Under the State’s felony, murder claim this standard requires “substantial evidence” that defendant was knowingly acting in concert with Taylor with respect to a felo-neous assault upon officer Rice; that he lent countenance and approval to Taylor’s acts.
No reasonable inference may be drawn from the present facts which would aid the State in establishing this proposition. Defendant was fully occupied in a violent struggle with officer Rice prior to Taylor’s entry into the fray. There is absolutely no evidence that he was aware of Taylor’s *801intent to become involved prior to the latter’s hasty attack upon the officers. By this time defendant was in no position to do anything about it. Neither continued struggle on defendant’s part nor his getting out of the way when commanded to do so are sufficient to establish that he was lending countenance to Taylor’s actions. Statements made after the crime that he was glad that the officers were dead do not show countenance “prior to or at the time” of Taylor’s actions. The evidence does not even satisfy a preponderance of evidence standard of proof on this essential element of the crime — the State’s burden is proof beyond a reasonable doubt.
The lack of proof which exists with respect to defendant’s lending countenance to Taylor’s acts in the underlying felony of willful injury carries over to the State’s alternative theory that he is guilty of first degree murder because he aided and abetted Taylor in committing murder. The majority spends much time in its opinion discussing the intent element of the crime. I disagree with the conclusion that the evidence supports a finding that defendant intended to kill either officer or was aware of Taylor’s intent to do so in time to have done anything about it. A more obvious defect in the State’s case, however, is that regardless of defendant’s intent there is no evidence that he was acting in concert with or in aid of Taylor with respect to either killing.

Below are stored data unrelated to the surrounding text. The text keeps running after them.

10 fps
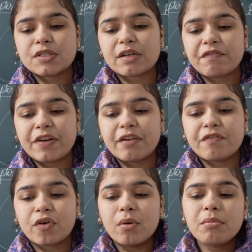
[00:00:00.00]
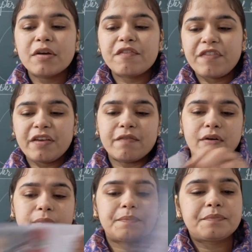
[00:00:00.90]
suffering from
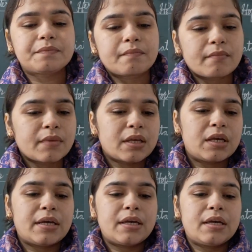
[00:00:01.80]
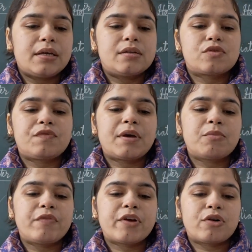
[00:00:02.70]
fever. So we are
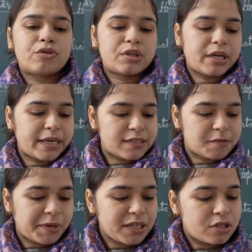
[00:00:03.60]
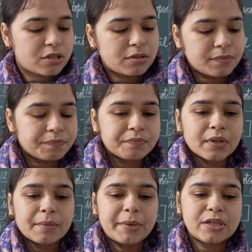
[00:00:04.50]
moving on to the next page,
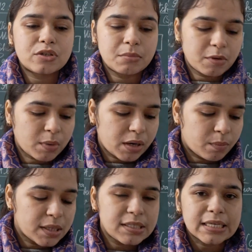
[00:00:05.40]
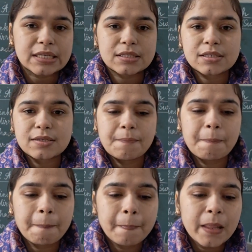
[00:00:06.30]
page number 116.
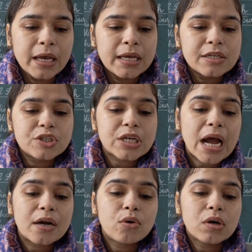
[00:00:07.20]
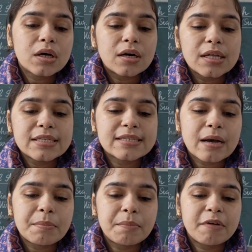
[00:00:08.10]
Shadow curls
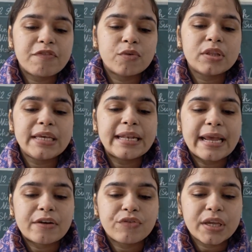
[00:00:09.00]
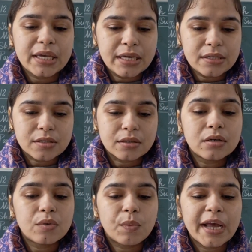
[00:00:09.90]
up before the electric heater
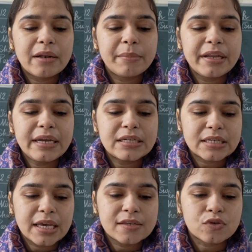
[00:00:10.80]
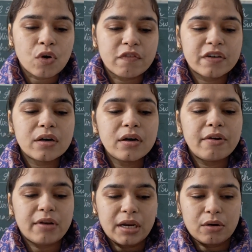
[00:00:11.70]
while Miri takes off her
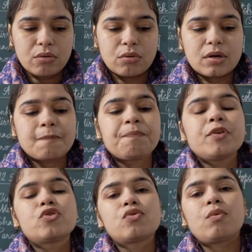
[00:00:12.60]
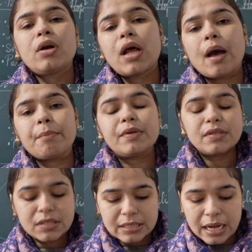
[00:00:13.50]
raincoat. So what
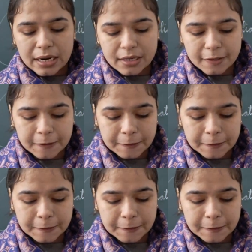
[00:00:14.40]
happens that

Because the State failed to prove defendant was acting in concert with Taylor or gave countenance to his acts prior to or at the time of their commission he cannot be convicted of any crime with respect to officer Hoing’s death. With respect to officer Rice, defendant committed a crime but there is no proof it caused his death. Defendant’s conviction should be reversed as to both murders, the Hoing information should be dismissed and retrial on the Rice information should be limited to those included offenses below manslaughter.